# WORK ITEM:
Pictures should be excluded; otherwise, copy every entry exactly.
****************************************
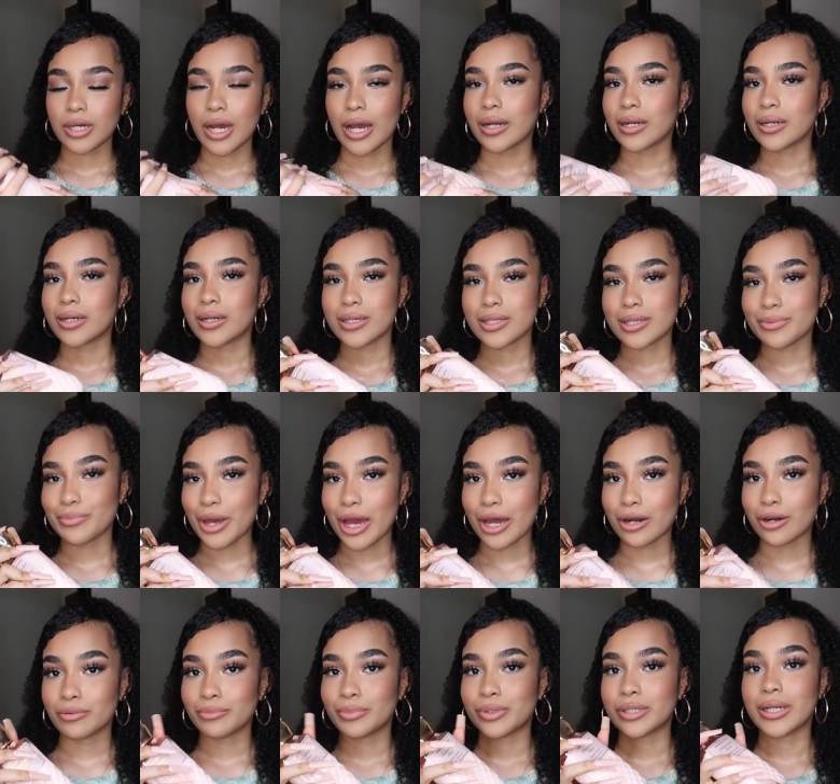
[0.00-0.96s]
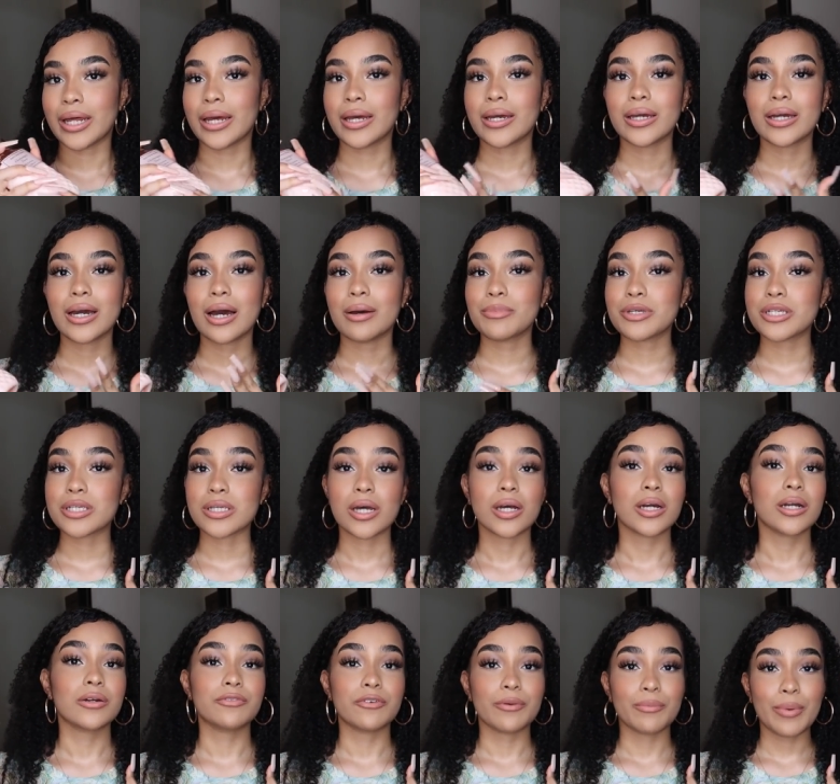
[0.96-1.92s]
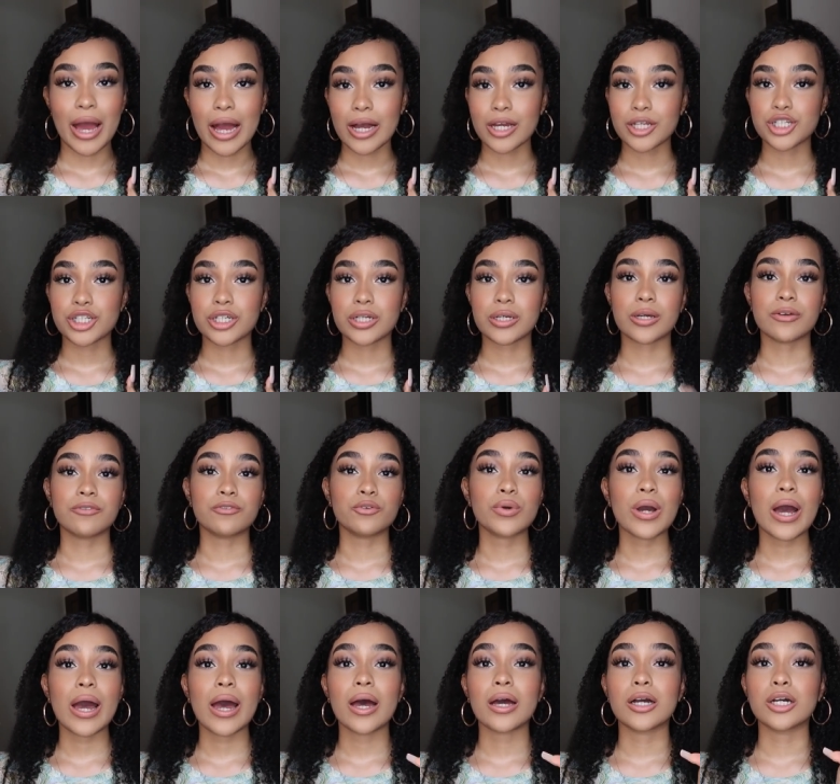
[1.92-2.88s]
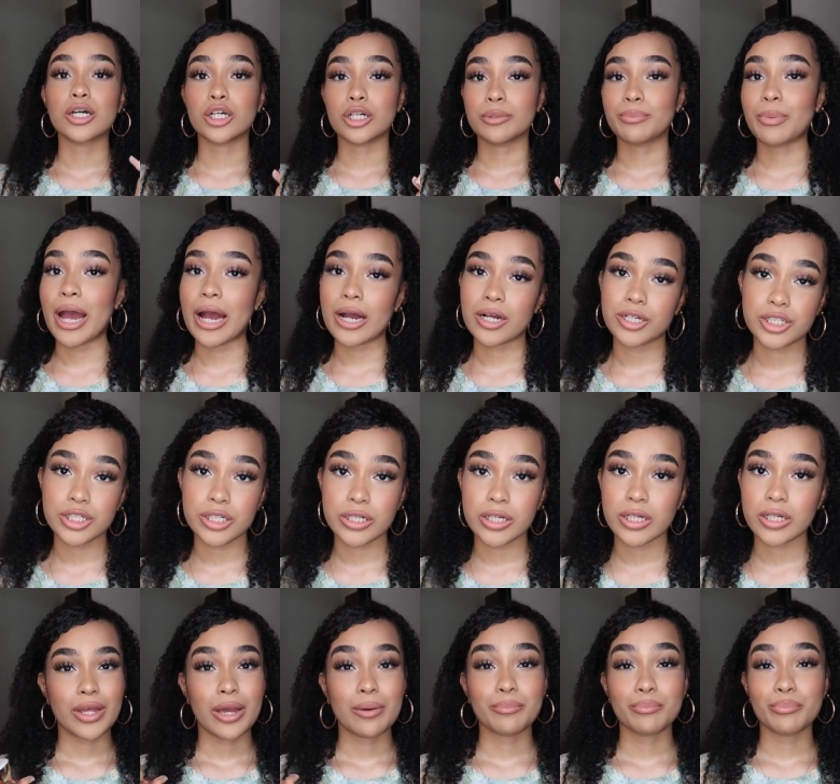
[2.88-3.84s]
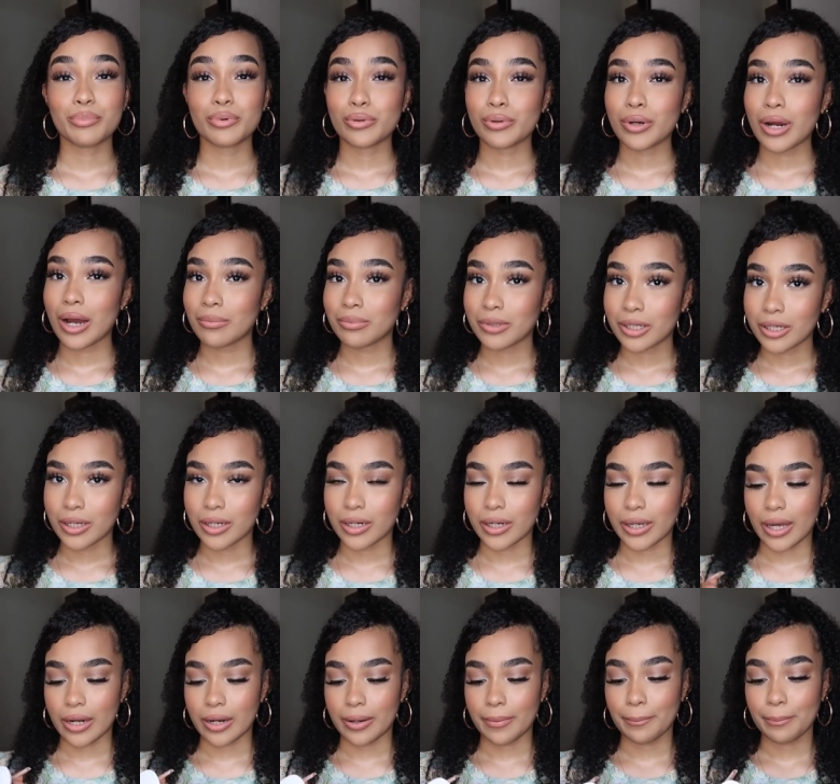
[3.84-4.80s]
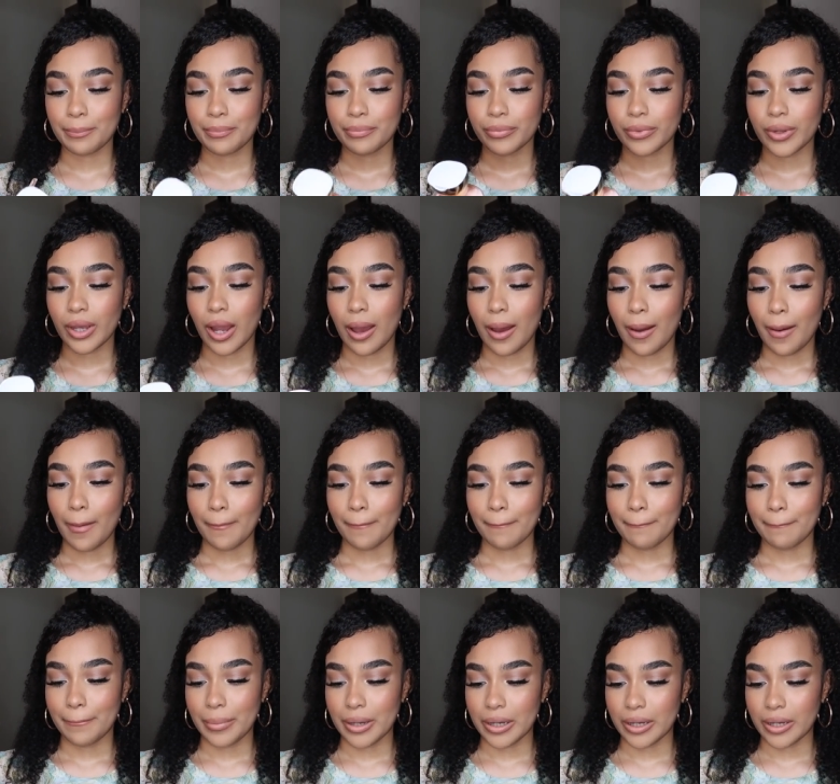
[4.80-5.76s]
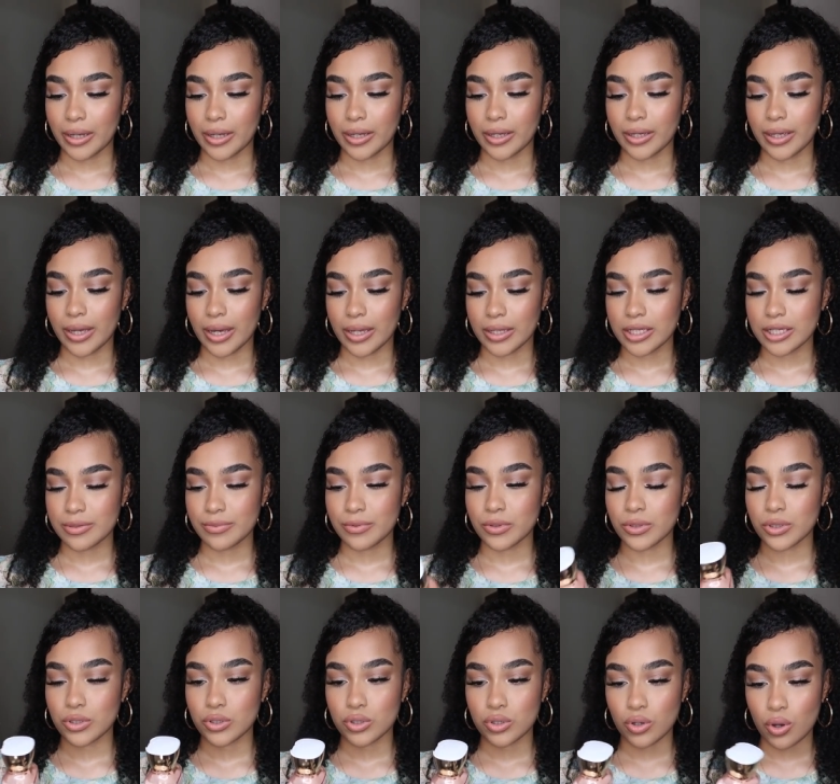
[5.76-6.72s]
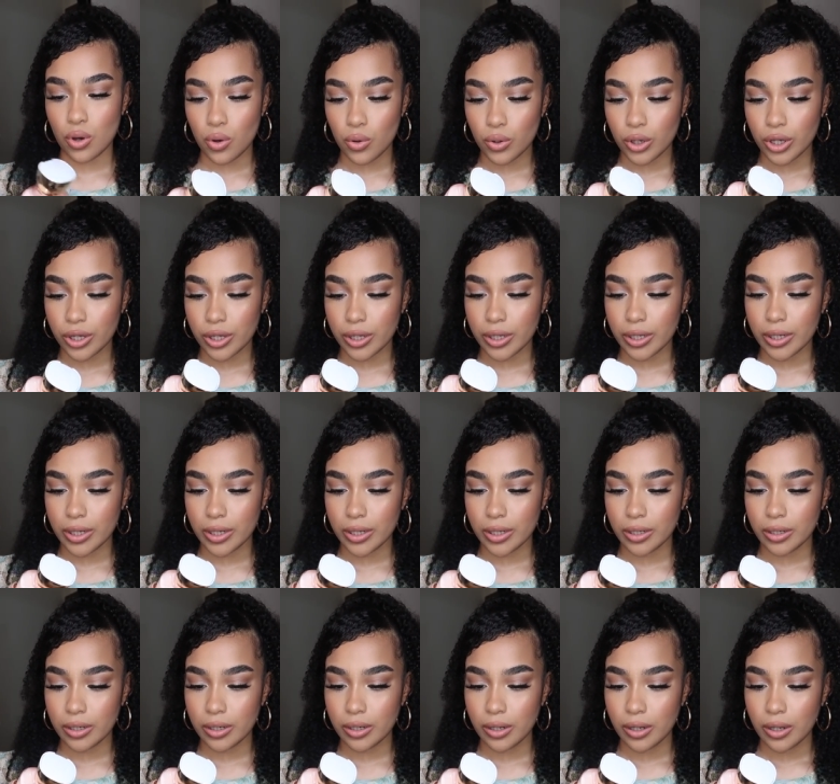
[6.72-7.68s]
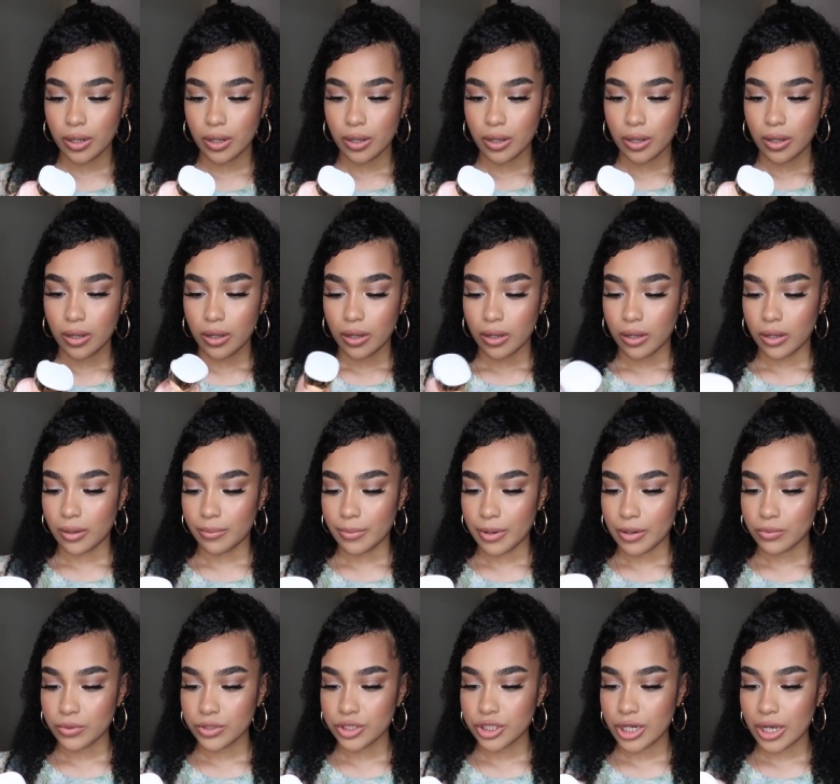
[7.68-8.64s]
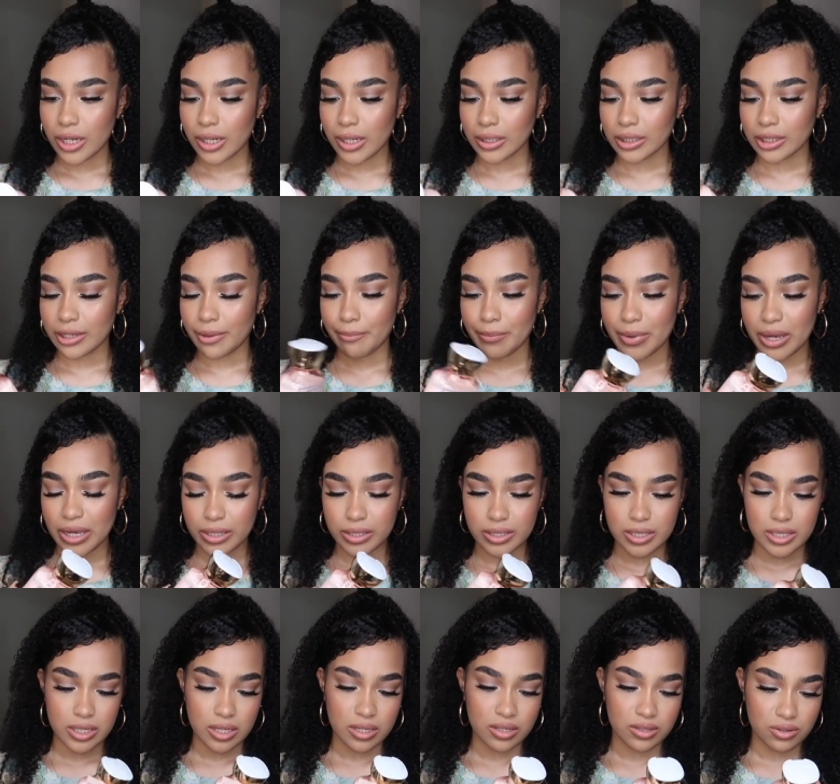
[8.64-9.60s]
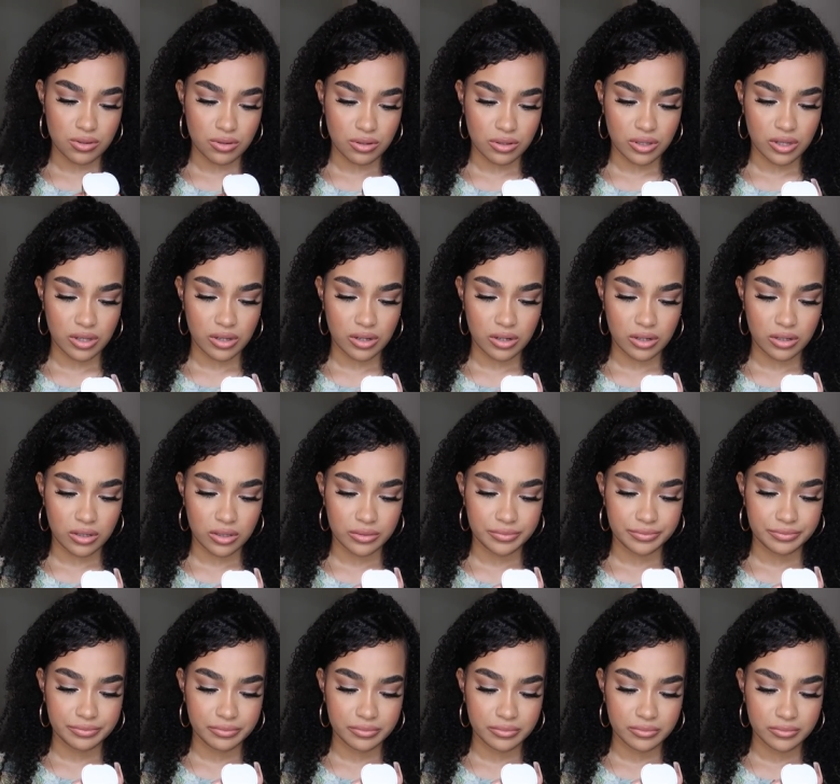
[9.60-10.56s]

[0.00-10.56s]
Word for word: kind of doesn't matter but like i'm a sucker for packaging if you got good packaging i'm probably gonna get it but yeah this smells so good um i wish i had like the main scents on here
****************************************
# ANSWER FOR THIS EXERCISE:
[0.00-0.96s]
[0.96-1.92s]
[1.92-2.88s]
[2.88-3.84s]
[3.84-4.80s]
[4.80-5.76s]
[5.76-6.72s]
[6.72-7.68s]
[7.68-8.64s]
[8.64-9.60s]
[9.60-10.56s]

[0.00-10.56s]
Word for word: kind of doesn't matter but like i'm a sucker for packaging if you got good packaging i'm probably gonna get it but yeah this smells so good um i wish i had like the main scents on here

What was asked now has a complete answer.